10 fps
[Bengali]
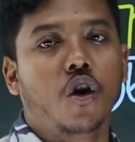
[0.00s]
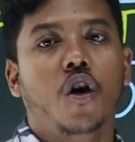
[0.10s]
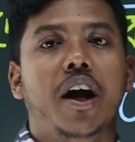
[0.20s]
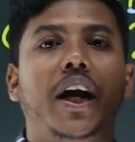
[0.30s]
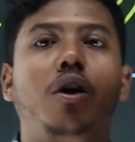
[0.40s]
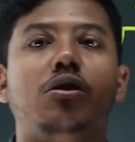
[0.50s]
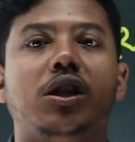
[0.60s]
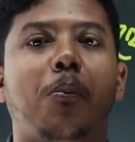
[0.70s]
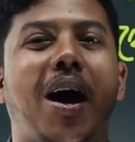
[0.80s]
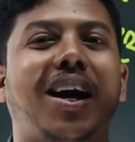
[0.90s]
করলো এটা
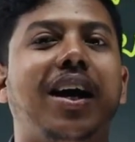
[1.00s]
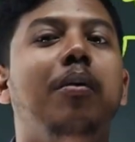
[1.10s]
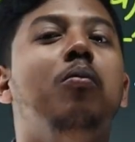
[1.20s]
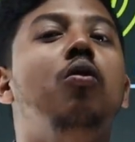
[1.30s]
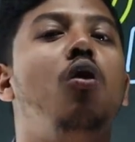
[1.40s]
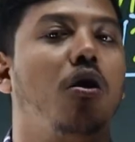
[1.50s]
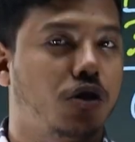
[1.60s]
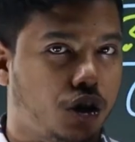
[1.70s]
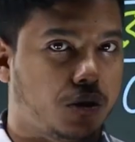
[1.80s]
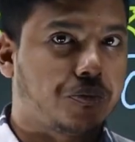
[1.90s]
হচ্ছে বাক্যের মূল অংশ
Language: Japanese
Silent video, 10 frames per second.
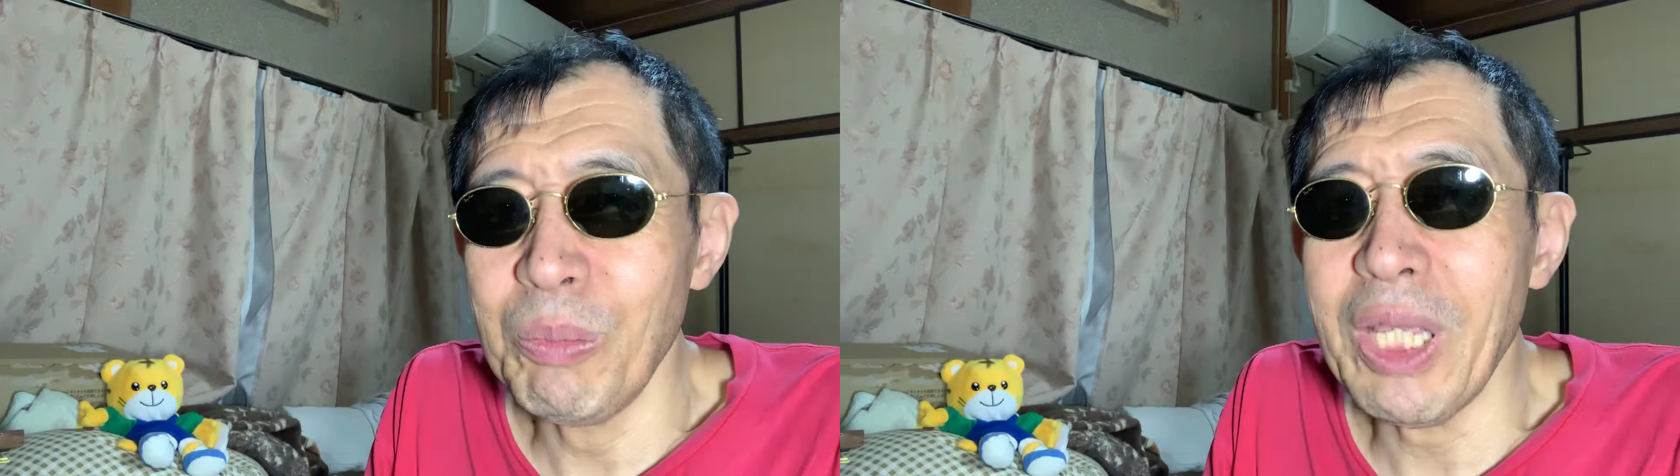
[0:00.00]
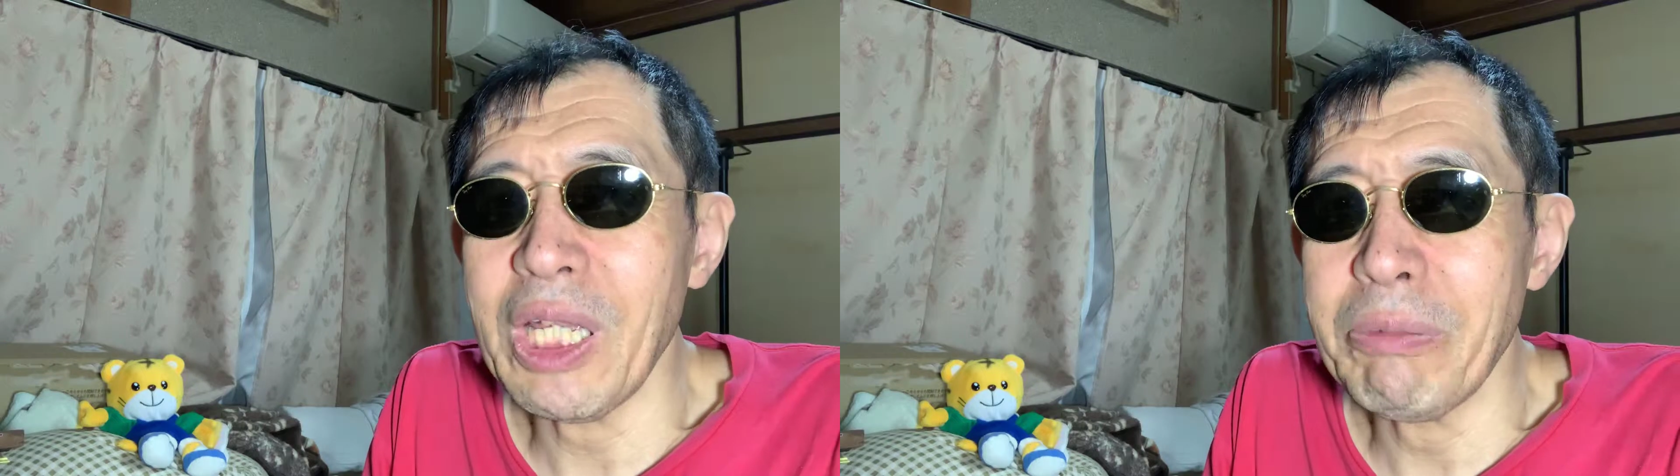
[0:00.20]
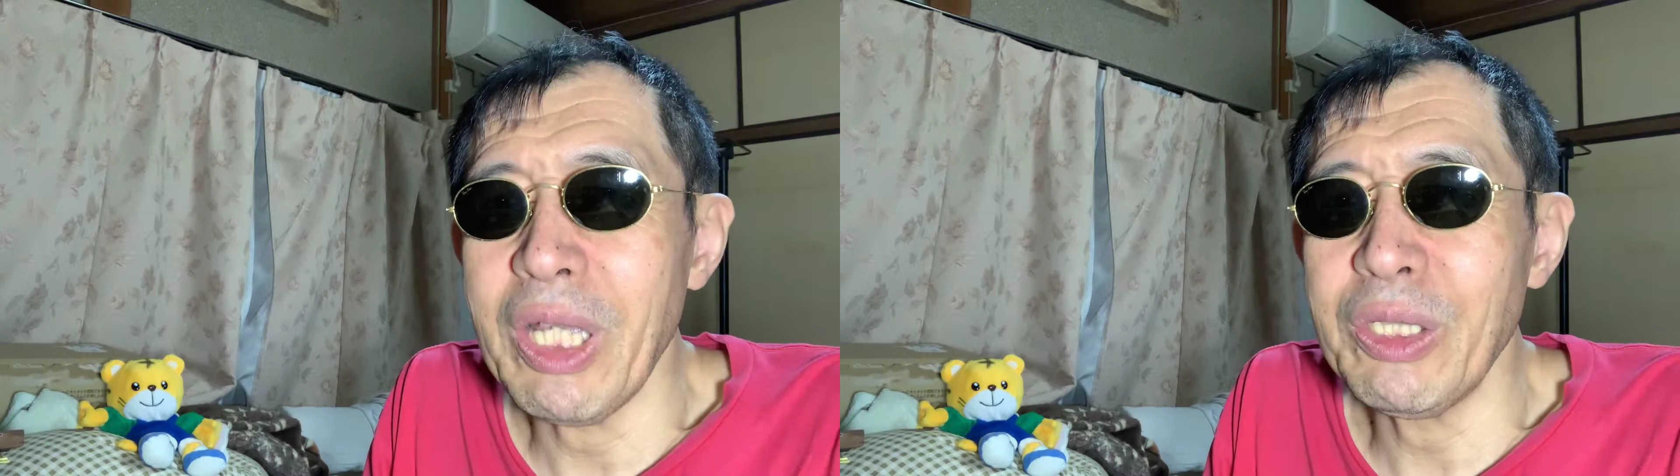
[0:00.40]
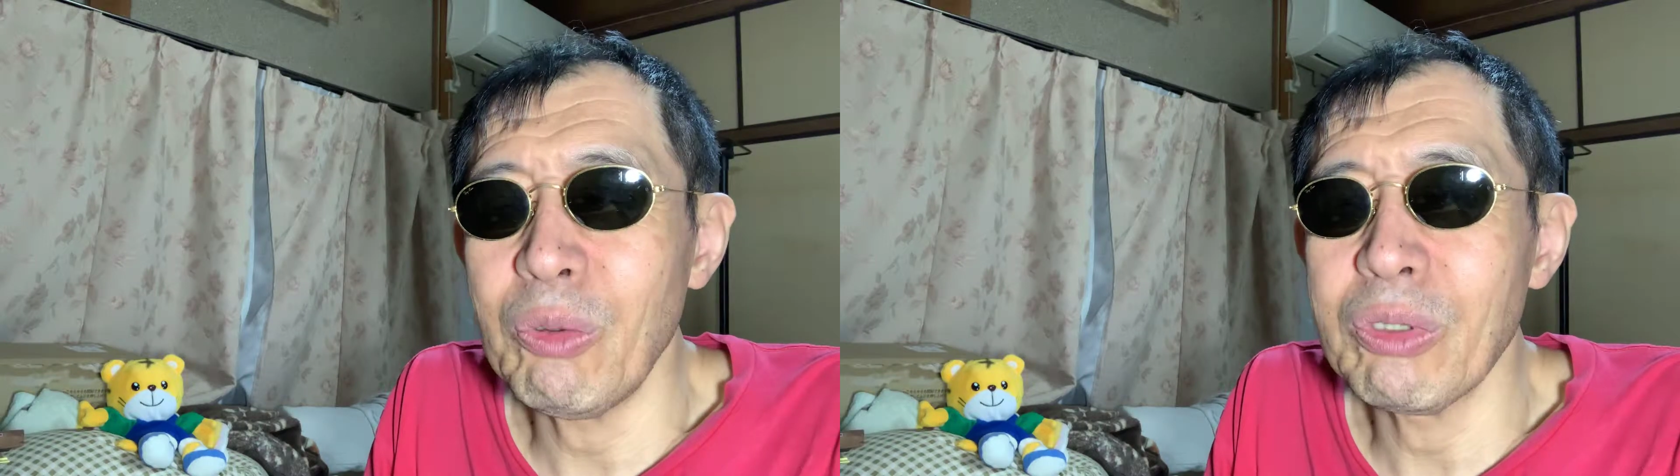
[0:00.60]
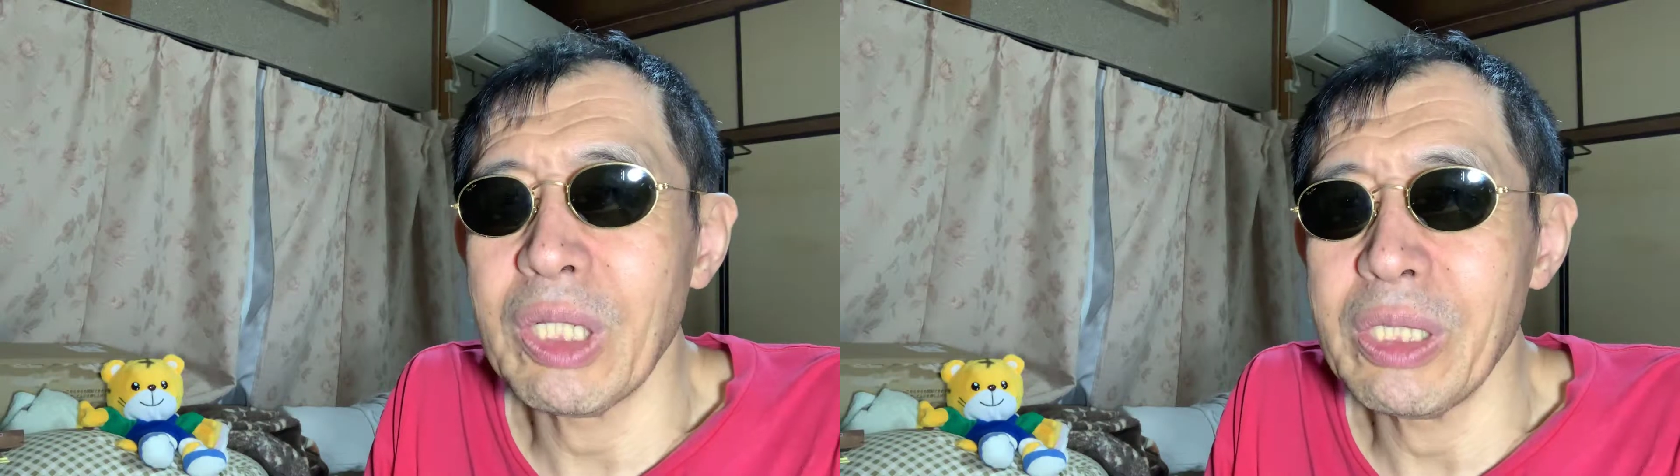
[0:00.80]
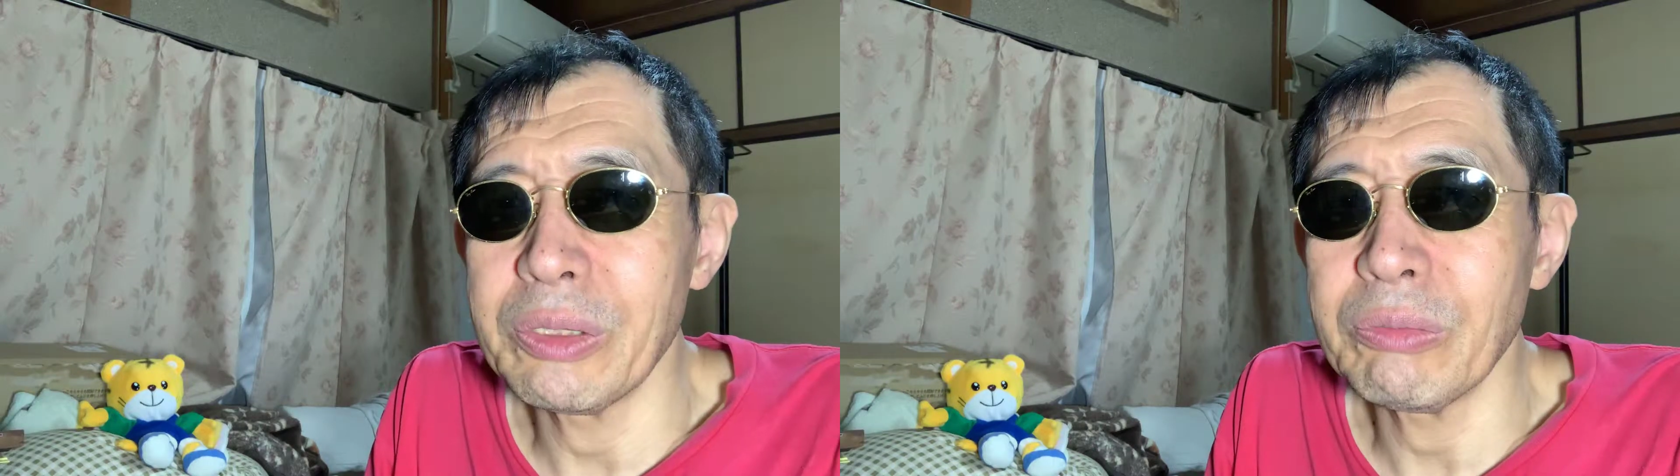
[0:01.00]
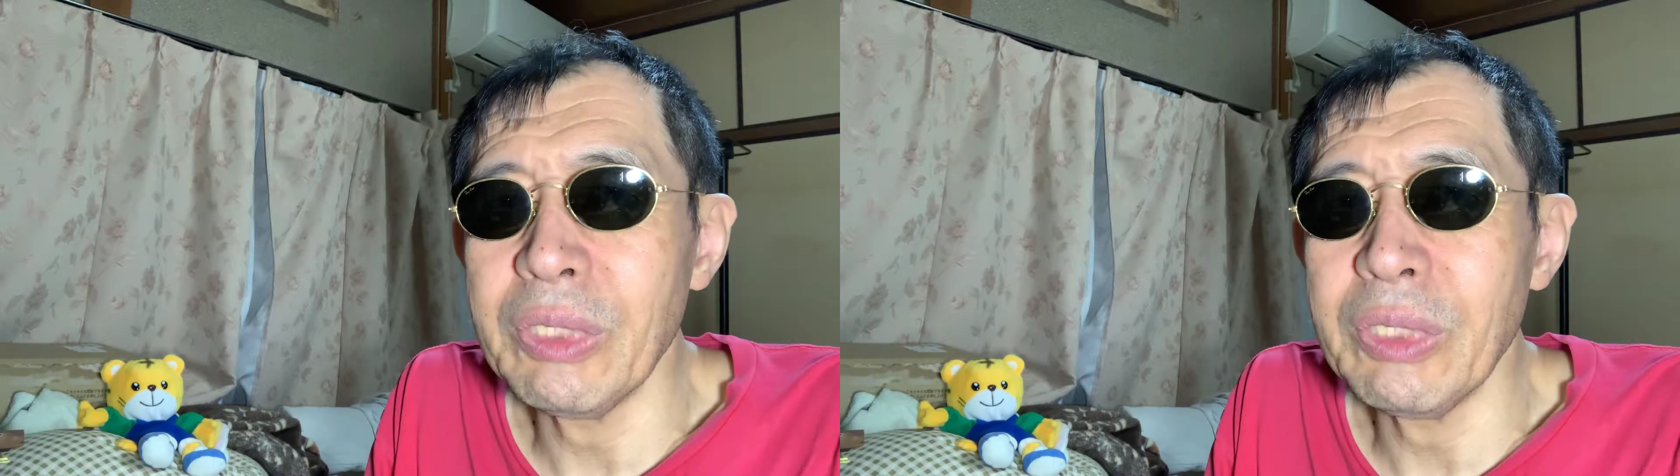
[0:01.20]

前から言われてることなんです。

The problem:
Write out the listing again word for word, but without its pictures.

Answer:
10 fps
[Bengali]
[0.00s]
[0.10s]
[0.20s]
[0.30s]
[0.40s]
[0.50s]
[0.60s]
[0.70s]
[0.80s]
[0.90s]
করলো এটা
[1.00s]
[1.10s]
[1.20s]
[1.30s]
[1.40s]
[1.50s]
[1.60s]
[1.70s]
[1.80s]
[1.90s]
হচ্ছে বাক্যের মূল অংশ
Language: Japanese
Silent video, 10 frames per second.
[0:00.00]
[0:00.20]
[0:00.40]
[0:00.60]
[0:00.80]
[0:01.00]
[0:01.20]

前から言われてることなんです。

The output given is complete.